Why does feedback seem negative?

First and foremost, positive feedback does not provide information that will help make the initiative better. When you share your work with the community for feedback, users intuitively see it as an opportunity to help you improve your ideas. They begin to look for shortcomings and propose their own ideas, even if the current version looks fine to them.

As a result, any place dedicated to feedback will look as if it was “negative”. In reality this is not the case.

It is important to distinguish between toxic feedback and helpful feedback

One way or another, most of the feedback in the community will be about issues, shortcomings or possible improvements of your work, but some of it will be helpful and some will be toxic.

Toxic feedback is characterized by the fact that it is aimed at the personality of the author of the post, it contains accusations or disdain, toxic feedback does not contain any specifics, or humiliates the dignity of others.

At the same time, helpful feedback is based on verifiable facts, is specific, relevant to the context being discussed, is respectful, and often contains specific suggestions for possible solutions.

Keep helpful feedback and thank its authors but moderate out everything that is toxic.

What can one do to make feedback helpful?

When you post an announcement of a new feature or initiative, you have the opportunity to set the rules of the game. All you need is to add a specific question or request to the end of the post, which will clearly describe what exactly you expect to see from the users. When you ask the users for something specific, you set strict boundaries for the further discussion and anything beyond these boundaries will be considered off-topic. You and other active users can easily moderate feedback in this case.

Another aspect to look at is a culture of reasoning in your community. Toxic feedback in most cases comes down to the expression of subjective opinions, which rarely can be supported by logical reasoning. Once you make it mandatory to provide reasoning for any feedback, the number of toxic feedback posts will reduce to almost zero.

How to get the most out of feedback? Share your work with the community as early as possible!

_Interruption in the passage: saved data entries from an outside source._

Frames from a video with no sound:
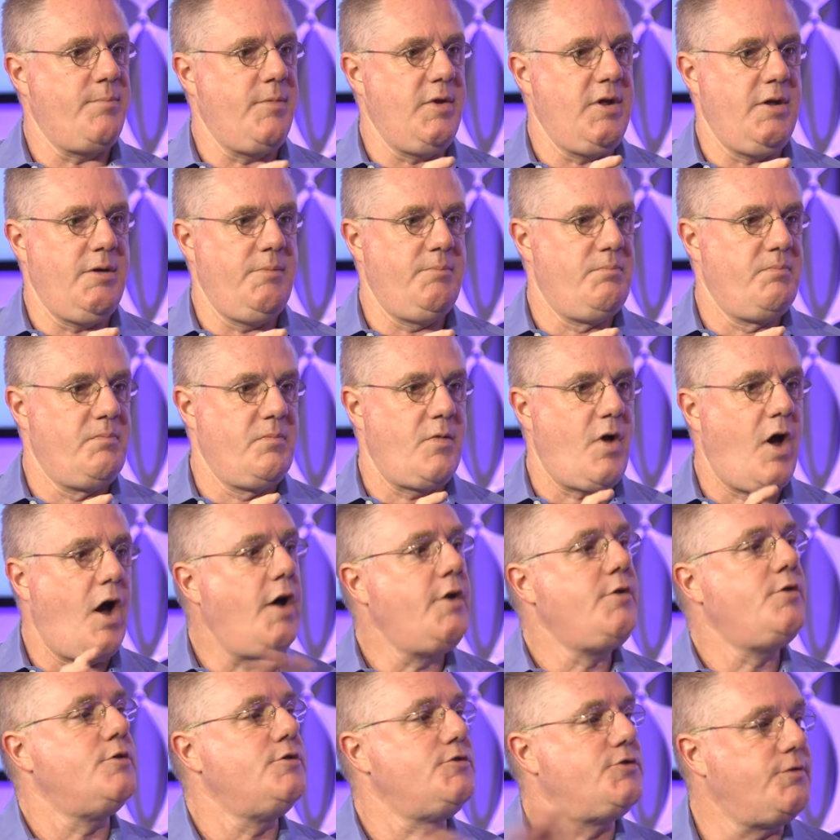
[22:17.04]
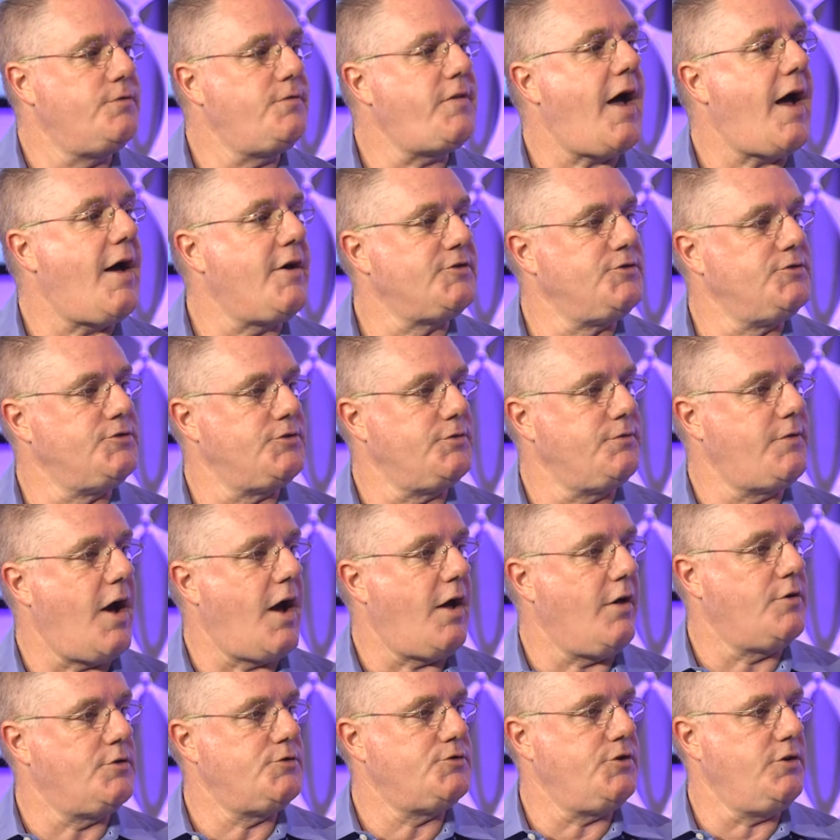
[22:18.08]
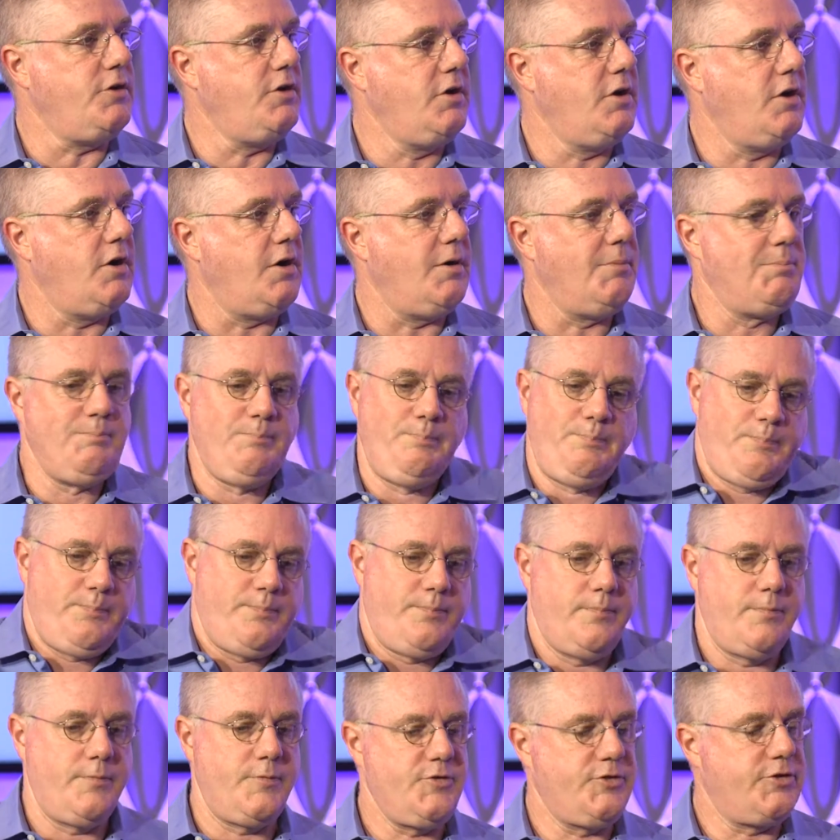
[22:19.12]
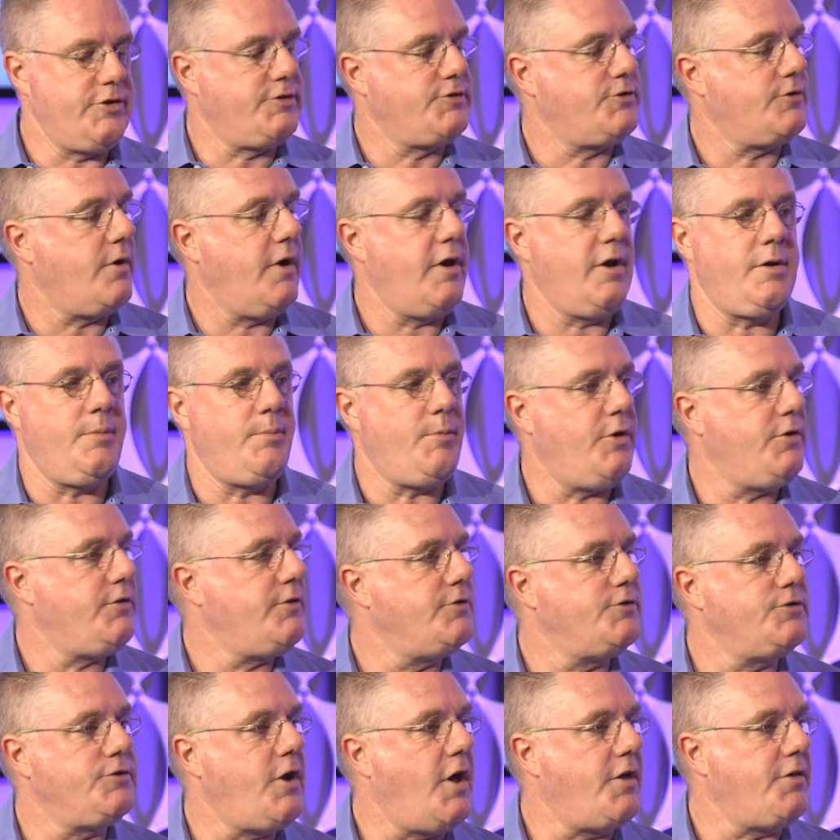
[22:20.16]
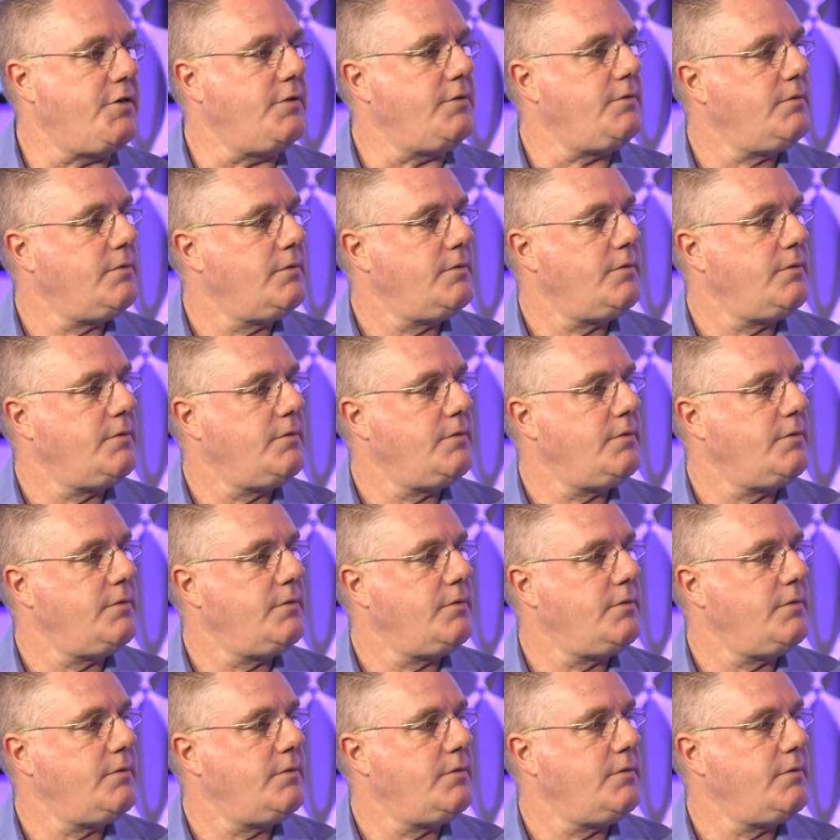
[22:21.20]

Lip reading: me hundreds of thousands of dollars a year. $6,000 a month is nothing.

People tend to think about how others think about them and what they do. Therefore, we often postpone sharing our work until very late in the process. At the same time, the correct approach is to never wait for the final version of a feature and share what you have as soon as you have the minimum. The longer you wait to share about your work:

  • The harder it is to mentally hear about shortcomings in your solution.
  • The harder it is to implement suggestions.
  • The harder it is for users to show off their skills and help you.

It is much easier to listen to feedback when you have invested a minimum of your time in the current solution. Moreover, the less invested you are in a particular implementation, the easier it is to abandon it if the users do not like it or there is an obvious flaw in the approach.

Developing something useful for a community largely comes down to working collaboratively with the users of the community. The more “raw” the ideas you share with the users, the more space there is for them to show off themselves, and for you to add some of the users’ ideas to the final product. If users are involved in anything that makes it to production, then they develop a very strong sense of ownership of the community and want to invest in it even more.

Feedback is about recommendations, not “must do” things

Feedback is a powerful tool for engaging users and improving quality of the product. At the same time, many product people treat feedback as something very strict — if a user has written something, then it either must be done or challenged. In fact, feedback discussions are more like brainstorming sessions about “how to improve an existing solution” and “what else cool to do within the current limitation.” The purpose of these brainstorm sessions is to look at the proposed implementation from the outside, through the eyes of active users. Not more than that.

The best way to stop worrying is to treat feedback as interesting suggestions from other people. Remember that the default answer of any good product manager to any suggestion is “no.”

User feedback can play a critical role in your success. All you need is to approach it correctly!